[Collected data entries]
============
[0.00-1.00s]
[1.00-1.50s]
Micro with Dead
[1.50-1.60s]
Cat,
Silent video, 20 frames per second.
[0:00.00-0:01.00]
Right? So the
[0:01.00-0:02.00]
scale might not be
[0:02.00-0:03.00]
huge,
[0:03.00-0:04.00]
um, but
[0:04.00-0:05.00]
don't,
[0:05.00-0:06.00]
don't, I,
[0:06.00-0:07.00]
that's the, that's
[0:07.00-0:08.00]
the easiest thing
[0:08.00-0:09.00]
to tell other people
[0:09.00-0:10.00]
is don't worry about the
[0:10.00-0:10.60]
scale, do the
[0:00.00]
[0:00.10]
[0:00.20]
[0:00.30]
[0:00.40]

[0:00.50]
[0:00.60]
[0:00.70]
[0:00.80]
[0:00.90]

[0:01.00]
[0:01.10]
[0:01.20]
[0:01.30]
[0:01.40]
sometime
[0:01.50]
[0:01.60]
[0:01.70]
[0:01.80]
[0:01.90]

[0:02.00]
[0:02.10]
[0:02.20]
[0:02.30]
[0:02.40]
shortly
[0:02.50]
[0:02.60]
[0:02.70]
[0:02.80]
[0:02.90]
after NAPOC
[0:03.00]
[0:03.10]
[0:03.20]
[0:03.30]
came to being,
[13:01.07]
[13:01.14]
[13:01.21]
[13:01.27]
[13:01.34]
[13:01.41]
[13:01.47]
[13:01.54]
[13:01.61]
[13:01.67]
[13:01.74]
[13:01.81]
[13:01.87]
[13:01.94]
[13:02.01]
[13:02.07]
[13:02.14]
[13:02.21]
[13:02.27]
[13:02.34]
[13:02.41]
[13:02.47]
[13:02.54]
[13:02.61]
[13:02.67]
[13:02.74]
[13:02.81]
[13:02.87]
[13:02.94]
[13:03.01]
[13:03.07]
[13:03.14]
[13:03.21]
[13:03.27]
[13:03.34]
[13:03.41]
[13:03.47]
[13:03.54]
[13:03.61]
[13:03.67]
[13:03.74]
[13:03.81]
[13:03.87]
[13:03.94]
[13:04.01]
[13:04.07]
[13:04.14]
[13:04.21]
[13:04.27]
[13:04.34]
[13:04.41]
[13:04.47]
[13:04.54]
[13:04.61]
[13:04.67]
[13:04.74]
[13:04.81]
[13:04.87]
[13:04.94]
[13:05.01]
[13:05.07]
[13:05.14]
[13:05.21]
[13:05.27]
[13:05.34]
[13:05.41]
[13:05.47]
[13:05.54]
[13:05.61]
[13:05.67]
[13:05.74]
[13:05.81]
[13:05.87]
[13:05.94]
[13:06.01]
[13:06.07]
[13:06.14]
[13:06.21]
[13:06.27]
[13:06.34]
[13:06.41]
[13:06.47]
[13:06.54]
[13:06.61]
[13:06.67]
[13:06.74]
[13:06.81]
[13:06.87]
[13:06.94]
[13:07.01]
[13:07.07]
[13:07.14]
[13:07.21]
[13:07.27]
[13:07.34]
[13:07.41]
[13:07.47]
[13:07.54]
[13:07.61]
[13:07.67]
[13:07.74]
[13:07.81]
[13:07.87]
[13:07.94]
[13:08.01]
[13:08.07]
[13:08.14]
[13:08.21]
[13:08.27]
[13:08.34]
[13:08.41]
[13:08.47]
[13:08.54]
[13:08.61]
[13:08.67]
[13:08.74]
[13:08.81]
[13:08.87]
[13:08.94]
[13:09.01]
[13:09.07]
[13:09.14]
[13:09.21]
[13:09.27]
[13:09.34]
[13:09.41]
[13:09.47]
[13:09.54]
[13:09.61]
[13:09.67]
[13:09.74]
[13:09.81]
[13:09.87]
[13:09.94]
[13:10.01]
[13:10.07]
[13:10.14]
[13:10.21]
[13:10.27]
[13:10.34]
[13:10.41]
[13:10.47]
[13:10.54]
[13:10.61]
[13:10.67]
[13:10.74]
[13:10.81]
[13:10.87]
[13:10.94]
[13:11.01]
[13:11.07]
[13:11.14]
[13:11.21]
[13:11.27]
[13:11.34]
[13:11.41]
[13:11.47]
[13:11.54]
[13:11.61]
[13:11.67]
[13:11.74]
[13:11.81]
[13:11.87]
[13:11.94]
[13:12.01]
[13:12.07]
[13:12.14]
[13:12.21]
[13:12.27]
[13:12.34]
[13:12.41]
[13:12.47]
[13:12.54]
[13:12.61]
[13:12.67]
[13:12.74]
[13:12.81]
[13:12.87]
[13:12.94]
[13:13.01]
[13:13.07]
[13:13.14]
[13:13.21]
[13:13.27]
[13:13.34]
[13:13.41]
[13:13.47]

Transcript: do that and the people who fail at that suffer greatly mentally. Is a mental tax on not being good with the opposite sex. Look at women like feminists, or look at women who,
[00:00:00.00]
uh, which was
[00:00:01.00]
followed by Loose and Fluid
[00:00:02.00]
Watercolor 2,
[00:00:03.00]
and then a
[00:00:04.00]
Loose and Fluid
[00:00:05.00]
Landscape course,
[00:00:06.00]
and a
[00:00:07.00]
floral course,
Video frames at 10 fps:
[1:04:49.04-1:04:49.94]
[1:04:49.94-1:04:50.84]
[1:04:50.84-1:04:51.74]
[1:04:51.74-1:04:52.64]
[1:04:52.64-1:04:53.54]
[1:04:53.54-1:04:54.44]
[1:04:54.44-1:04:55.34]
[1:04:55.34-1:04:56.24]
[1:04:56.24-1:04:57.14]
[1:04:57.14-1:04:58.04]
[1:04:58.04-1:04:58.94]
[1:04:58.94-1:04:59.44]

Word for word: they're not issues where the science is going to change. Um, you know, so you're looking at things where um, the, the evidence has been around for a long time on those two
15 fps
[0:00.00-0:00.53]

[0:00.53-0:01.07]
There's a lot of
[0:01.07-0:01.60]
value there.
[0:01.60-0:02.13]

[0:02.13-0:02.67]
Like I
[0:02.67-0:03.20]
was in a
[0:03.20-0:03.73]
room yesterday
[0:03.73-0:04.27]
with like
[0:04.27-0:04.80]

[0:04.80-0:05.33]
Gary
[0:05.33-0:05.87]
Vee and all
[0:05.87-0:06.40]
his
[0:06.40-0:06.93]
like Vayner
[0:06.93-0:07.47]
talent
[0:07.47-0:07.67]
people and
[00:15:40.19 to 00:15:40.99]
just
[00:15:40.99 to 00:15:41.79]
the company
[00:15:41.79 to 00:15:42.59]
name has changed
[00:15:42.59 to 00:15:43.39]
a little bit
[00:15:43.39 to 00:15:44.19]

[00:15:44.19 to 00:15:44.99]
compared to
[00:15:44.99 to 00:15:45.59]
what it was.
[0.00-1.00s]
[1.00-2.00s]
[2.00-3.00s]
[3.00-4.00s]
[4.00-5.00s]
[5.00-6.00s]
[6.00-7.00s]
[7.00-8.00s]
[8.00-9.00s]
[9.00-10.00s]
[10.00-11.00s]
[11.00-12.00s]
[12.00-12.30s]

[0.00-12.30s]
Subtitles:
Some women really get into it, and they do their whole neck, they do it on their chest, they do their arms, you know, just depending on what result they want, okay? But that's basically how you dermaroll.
============
WHAT YOU WILL DO: Among the lines of the data, which ones contain the word "frames"? Show them.

YOUR RESPONSE:
Silent video, 20 frames per second.
Video frames at 10 fps:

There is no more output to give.